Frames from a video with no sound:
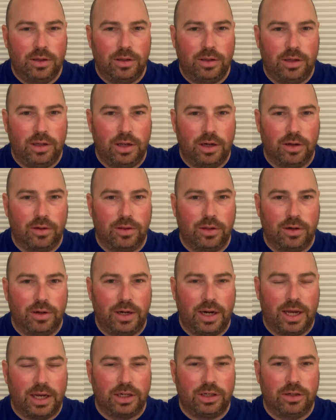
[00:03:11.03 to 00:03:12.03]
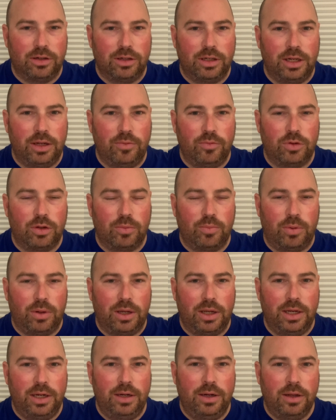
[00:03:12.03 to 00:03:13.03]
their national teams are
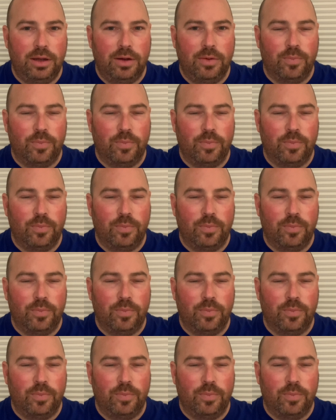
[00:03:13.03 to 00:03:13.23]
playing,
================
ACTIVITY
Every line of the listing is to be repeated exactly, and the pictures are to be dropped.

SOLUTION TO THE EXERCISE
Frames from a video with no sound:
[00:03:11.03 to 00:03:12.03]
[00:03:12.03 to 00:03:13.03]
their national teams are
[00:03:13.03 to 00:03:13.23]
playing,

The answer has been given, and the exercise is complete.